- Work instruction: Write the records out again exactly as they read, dropping any picture they hold.

------------------------------------------------

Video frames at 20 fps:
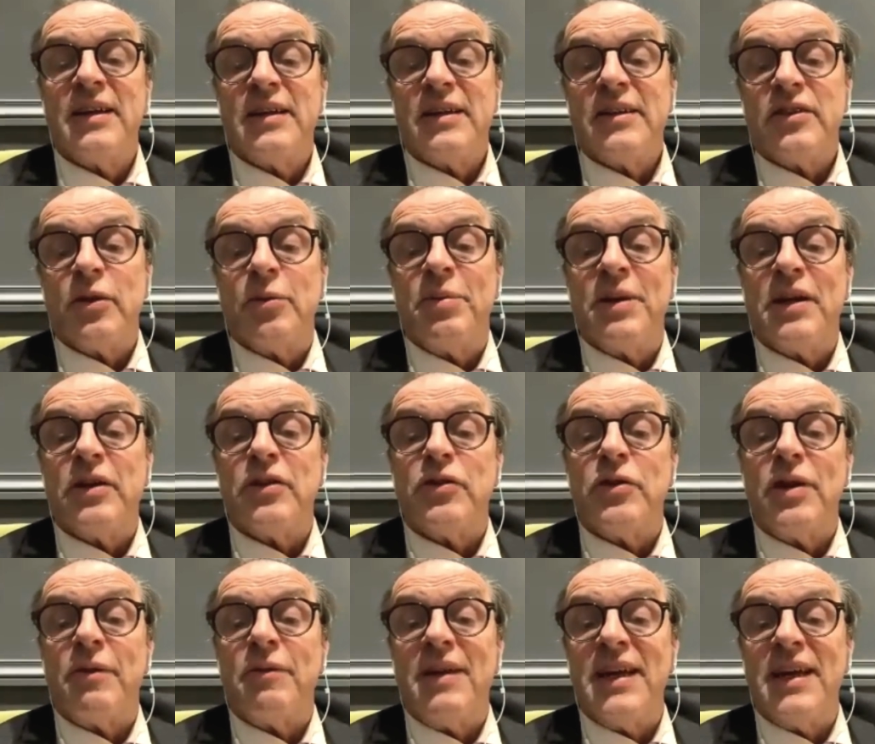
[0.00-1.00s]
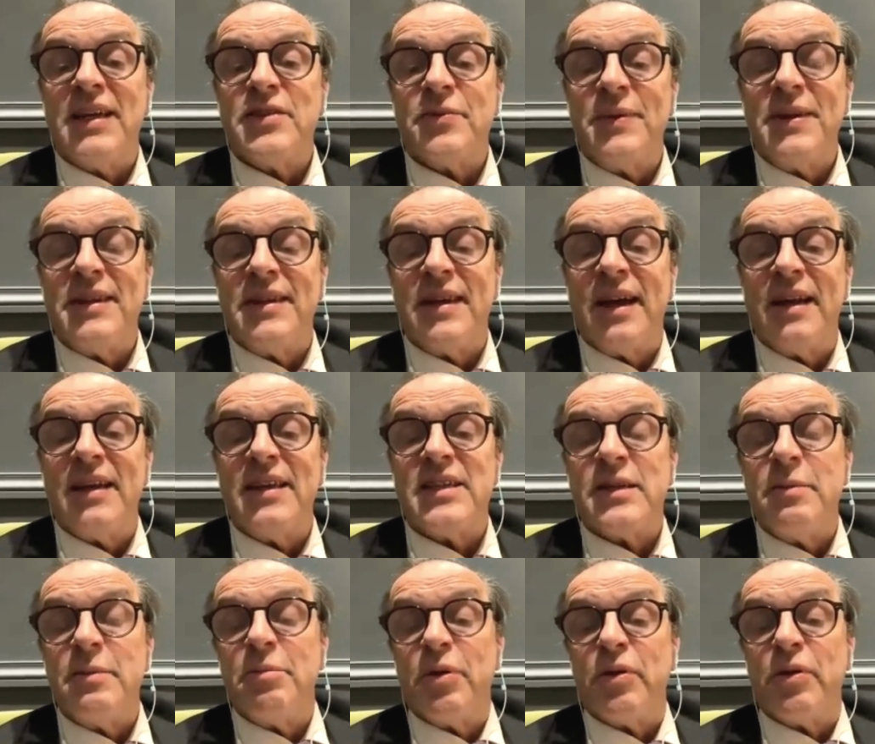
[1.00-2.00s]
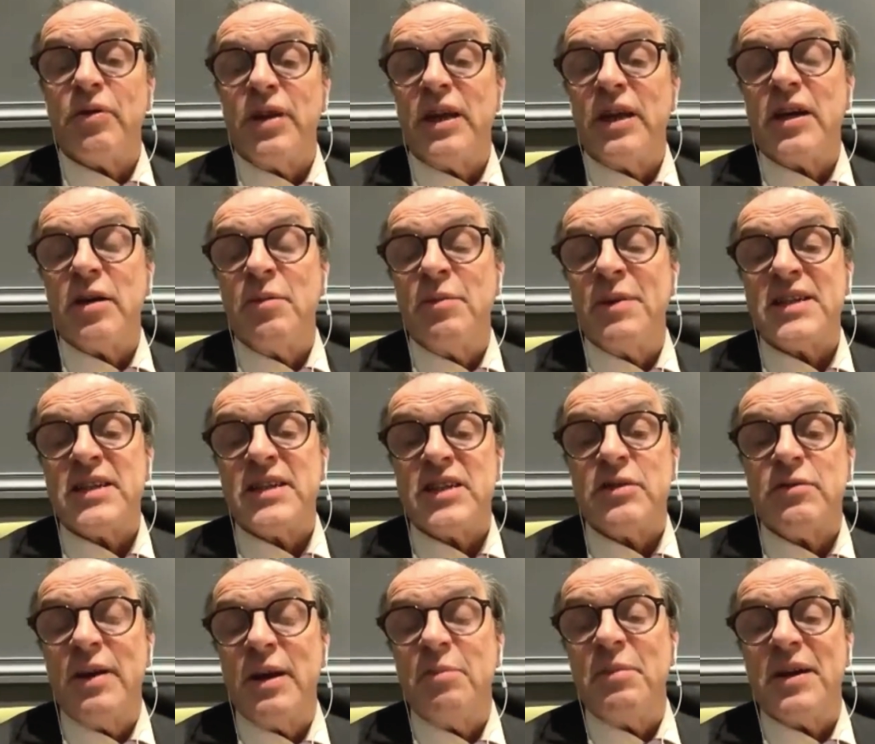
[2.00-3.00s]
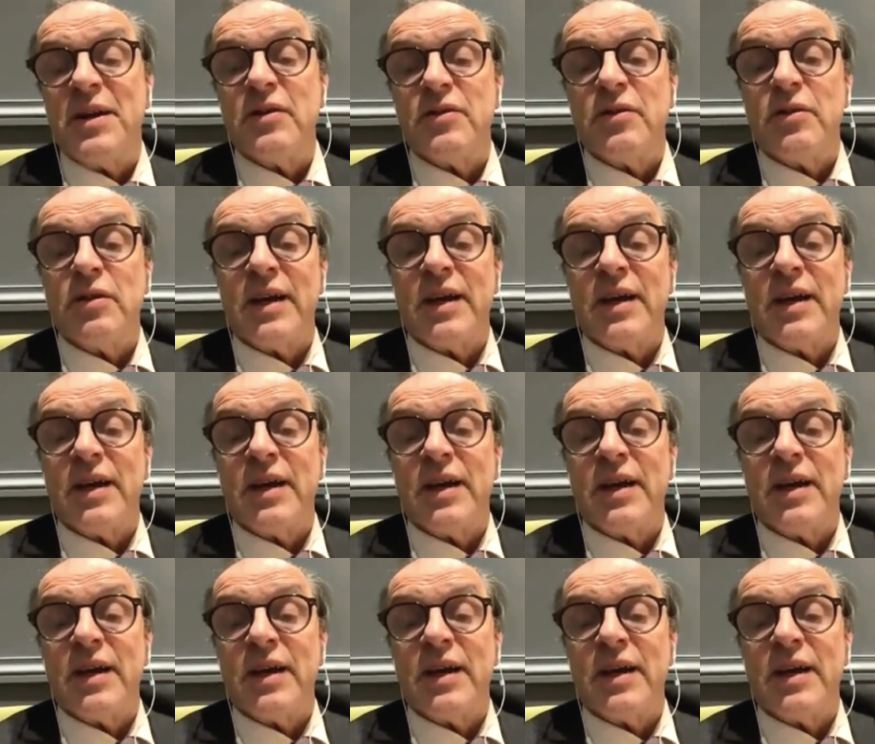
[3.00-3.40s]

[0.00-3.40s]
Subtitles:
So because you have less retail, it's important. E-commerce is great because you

------------------------------------------------

- Task output:
Video frames at 20 fps:
[0.00-1.00s]
[1.00-2.00s]
[2.00-3.00s]
[3.00-3.40s]

[0.00-3.40s]
Subtitles:
So because you have less retail, it's important. E-commerce is great because you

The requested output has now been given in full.